RMQ hdu 3183 A Magic Lamp

RMQ hdu 3183 A Magic Lamp

//hdu 3183 A Magic Lamp

//RMQ

//用RMQ求剩下的n-m个数,第一个数肯定在第一个数和第m+1 个数之间的最小的那个数，

//包括第一和m+1，第二个数肯定在上一次求的数到第m+2 个数之间，依次类推



//注意:预处理log时，记得最大下标是所给数的长度，不是2的几次方，

//下标就是多少。求最小数时，若有多个和最小值相等的数则去最左的那个，

//要不然求下一个最小数时会忽略这些数



#include <stdio.h>

#include <string.h>

//#include <math.h>



#include <algorithm>



using namespace std;



#define comein freopen("in.txt", "r", stdin);

#define comeout freopen("out.txt", "w", stdout);

#define N 1005

#define INF 1<<30

#define eps 1e-5



char num[N];

int dp_min[20][N], pos[N];

int lo_2[N];



void RMQ(int len)

{

    for(int i = 1; i <= len; ++i)

        dp_min[0][i] = i;

    int index = lo_2[len];

    for(int i = 1; i <= index; ++i)

    {

        for(int j = 1; j + (1<<i) - 1 <= len; ++j)

        {

            if(num[dp_min[i-1][j]] <= num[dp_min[i-1][j + (1<<(i-1)) ]])

                dp_min[i][j] = dp_min[i-1][j];

            else

                dp_min[i][j] = dp_min[i-1][j + (1<<(i-1)) ];

        }

    }

}



int get_min_pos(int from, int to)

{

    int index = lo_2[to - from + 1];

    //若有多个和最小值相等的数则去最左的那个，所以这里要取等

    if(num[dp_min[index][from]] <= num[dp_min[index][to - (1<<index) + 1]])

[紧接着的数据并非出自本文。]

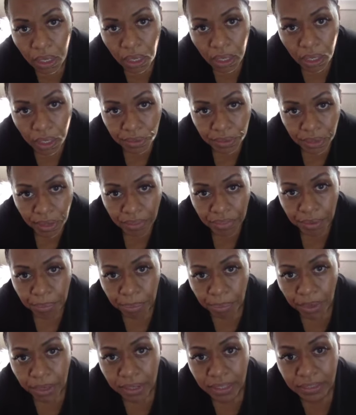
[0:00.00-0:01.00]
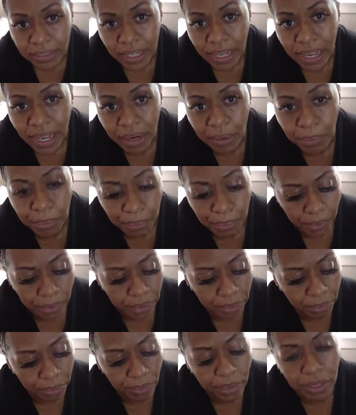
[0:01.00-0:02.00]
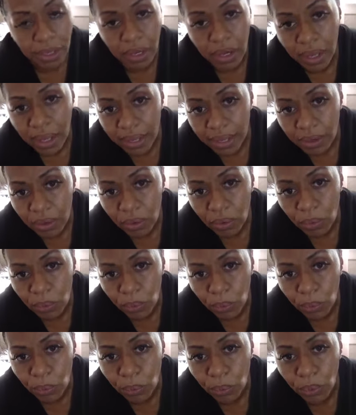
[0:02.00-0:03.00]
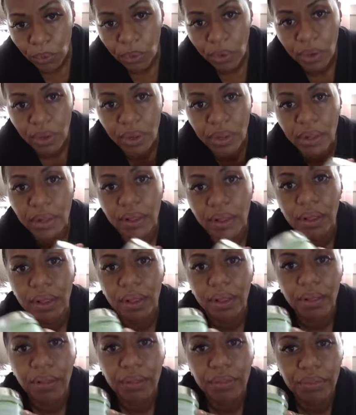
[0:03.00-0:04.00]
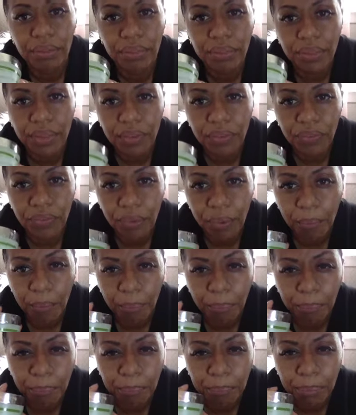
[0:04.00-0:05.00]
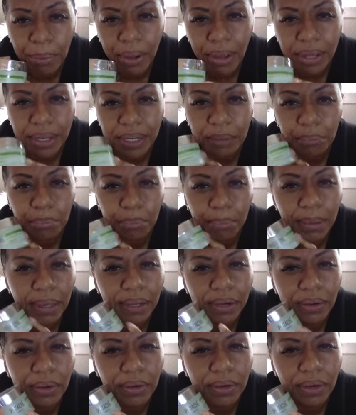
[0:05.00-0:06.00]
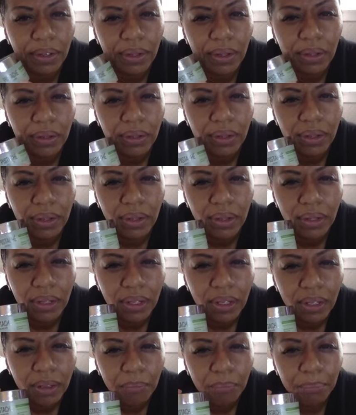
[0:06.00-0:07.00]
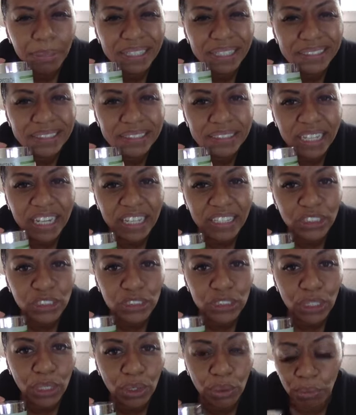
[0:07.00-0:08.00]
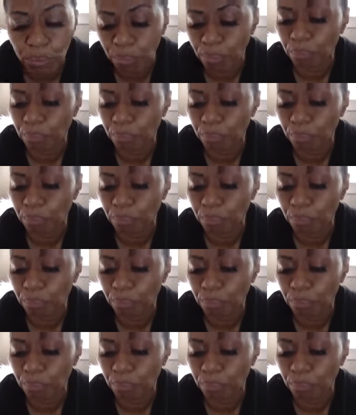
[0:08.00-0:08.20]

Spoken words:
Another product that I really, really like, oh, this body butter, y'all, pistachio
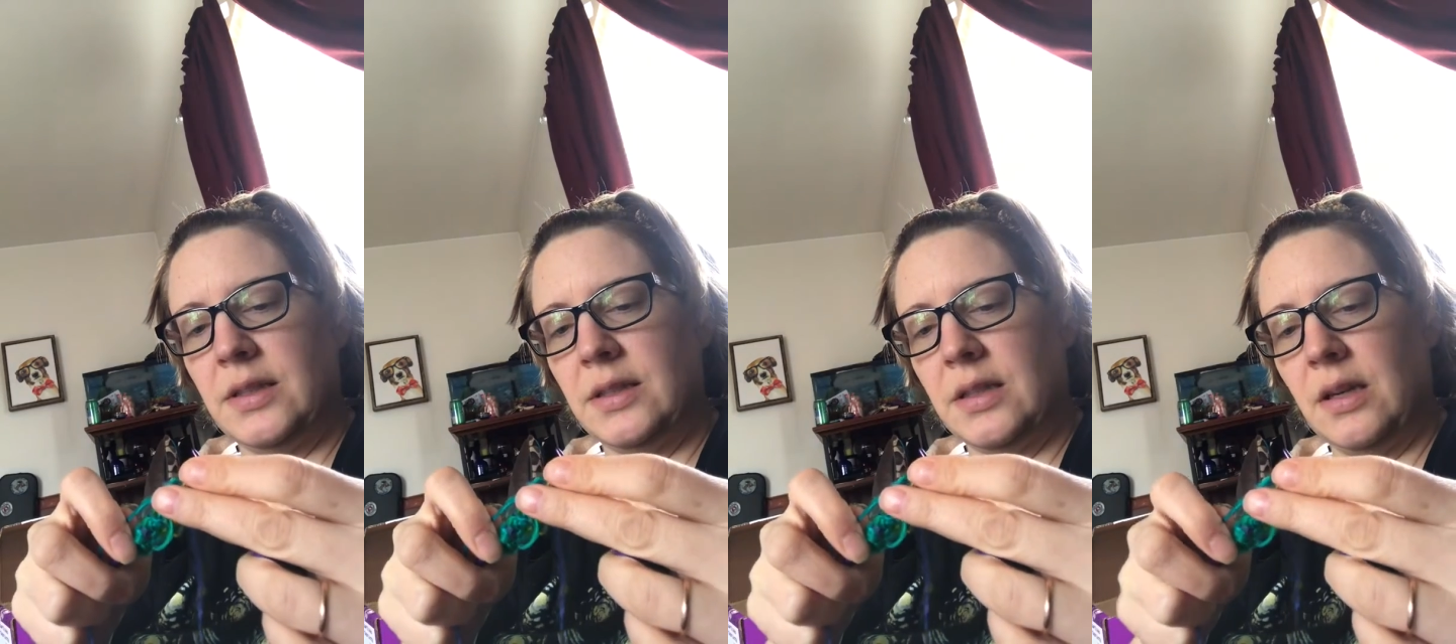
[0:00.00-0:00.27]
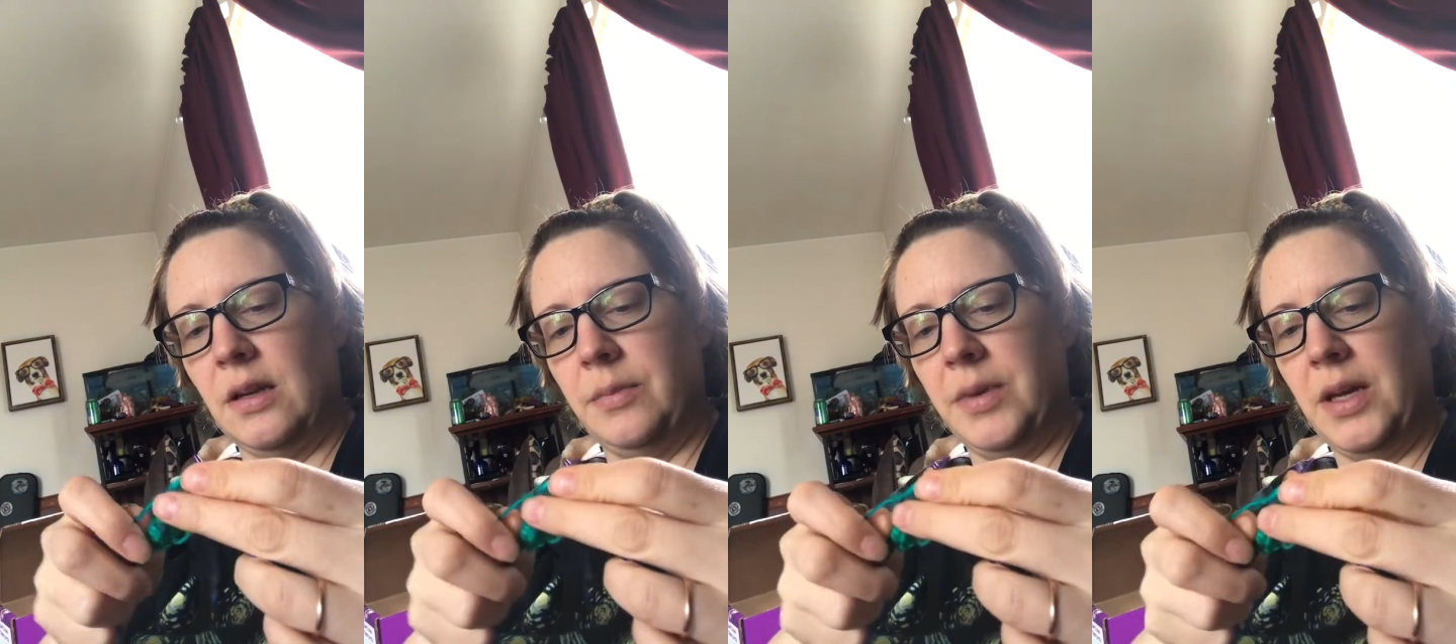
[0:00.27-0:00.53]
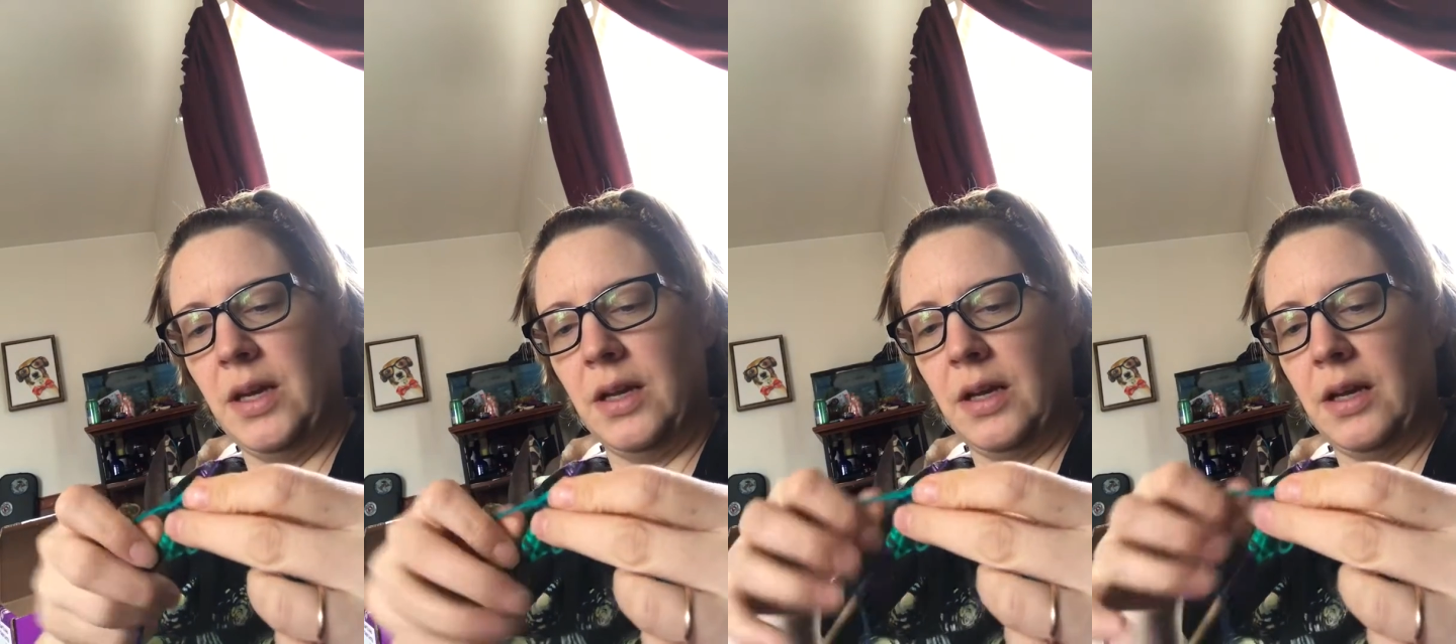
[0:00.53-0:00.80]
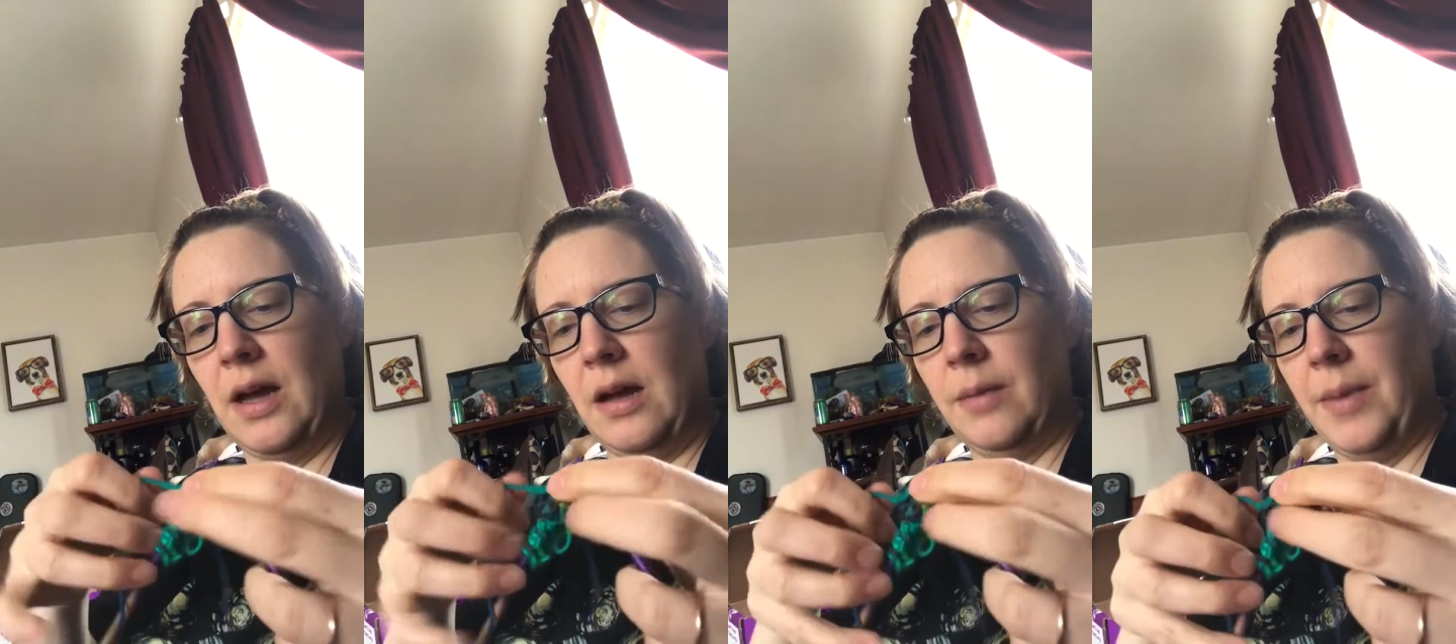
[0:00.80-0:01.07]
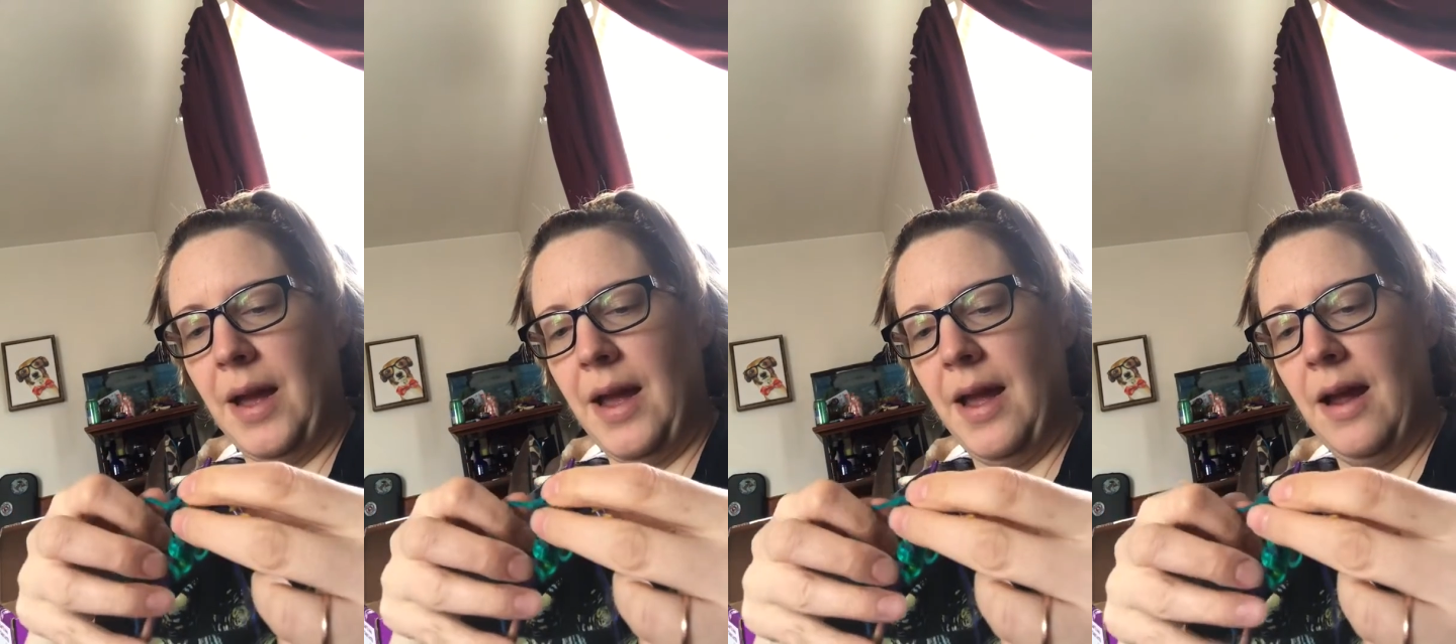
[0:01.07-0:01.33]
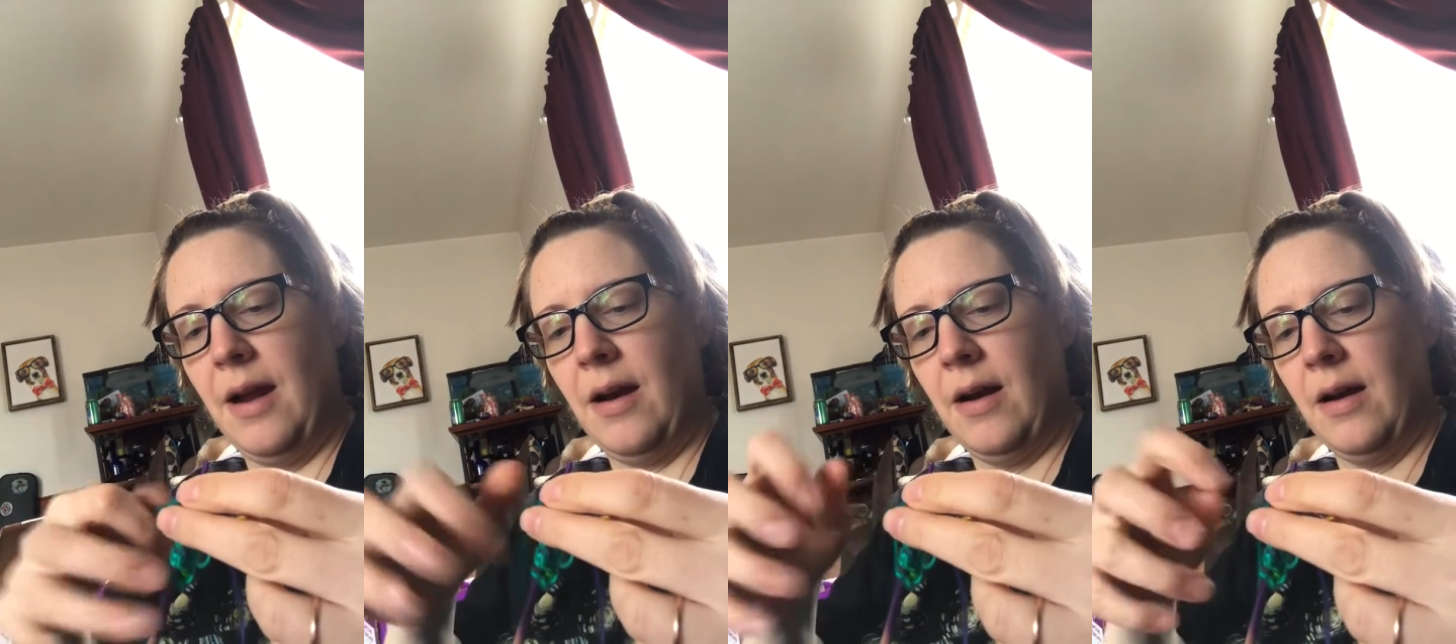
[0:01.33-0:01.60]
it's going to be in and out of my
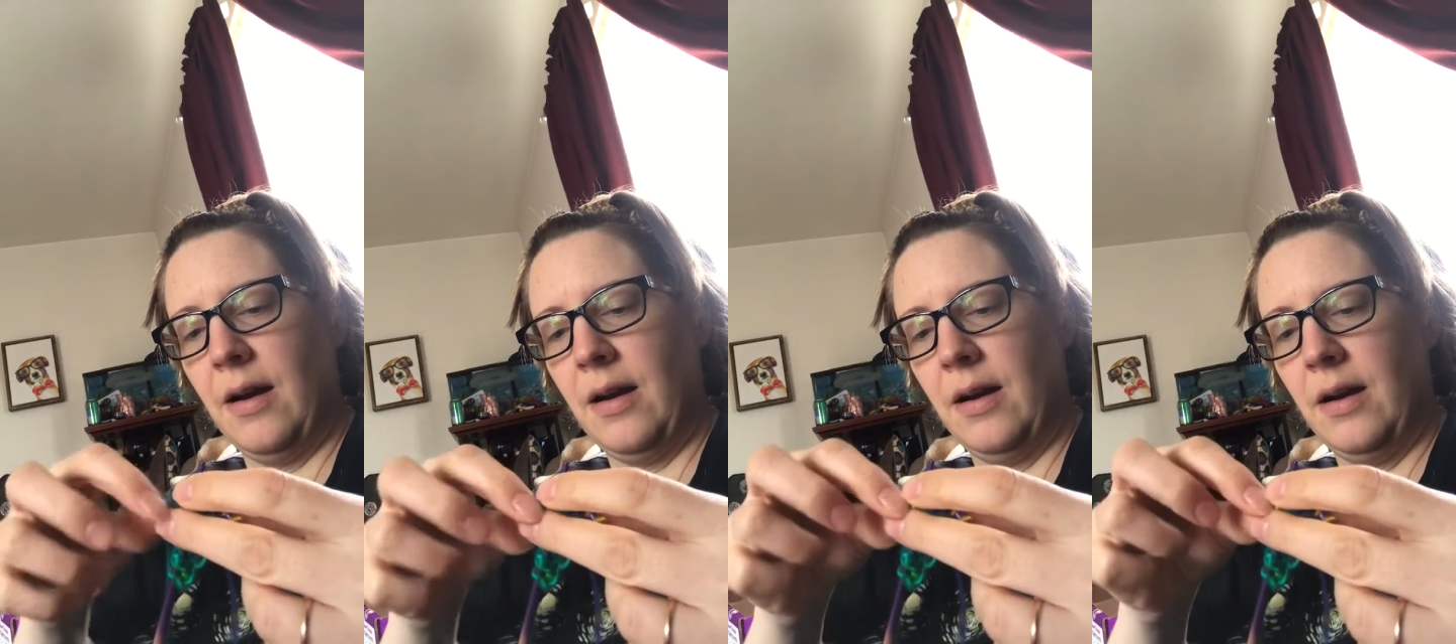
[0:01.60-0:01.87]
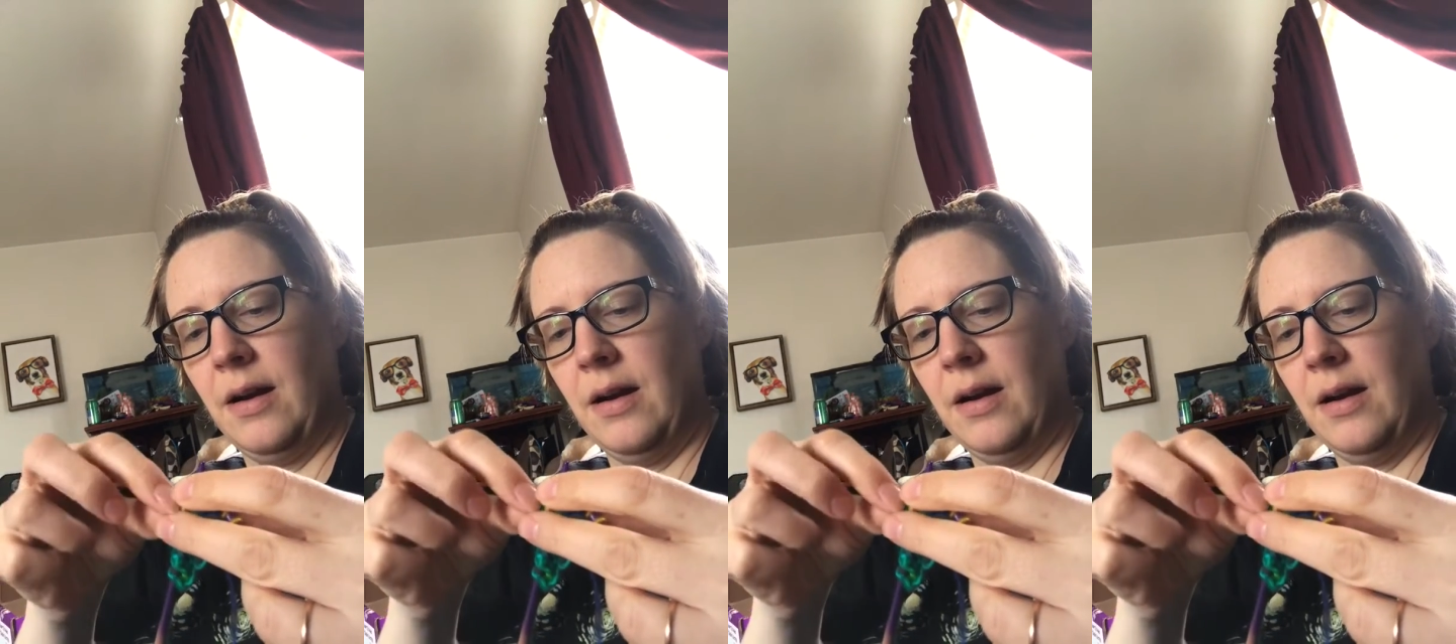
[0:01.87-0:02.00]
hair,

        return dp_min[index][from];

    return dp_min[index][to - (1<<index) + 1];

}



int main()

{

    lo_2[0] = -1;



    for(int i = 1; i < N; ++i)     //求2为底的对数

        lo_2[i] = i&(i-1) ? lo_2[i-1] : lo_2[i-1] + 1;



    while(scanf("%s", &num[1]) != EOF)

    {

        int del_n, len = strlen(&num[1]);

        RMQ(len);



        scanf("%d", &del_n);

        int left = len - del_n, from = 1, to;

        to = del_n + 1;

        while(left)

        {

            pos[left-1] = get_min_pos(from, to);

            from = pos[left-1] + 1;

            to++;

            left--;

        }

        left = len - del_n;

        sort(pos, pos + left);

        int i = 0;

        while(num[pos[i]] == '0' && i < left)

            i++;

        if(i == left)

        {

            puts("0");

            continue;

        }

        for(; i < left; ++i)

            putchar(num[ pos[i] ]);

        puts("");

    }

    return 0;

}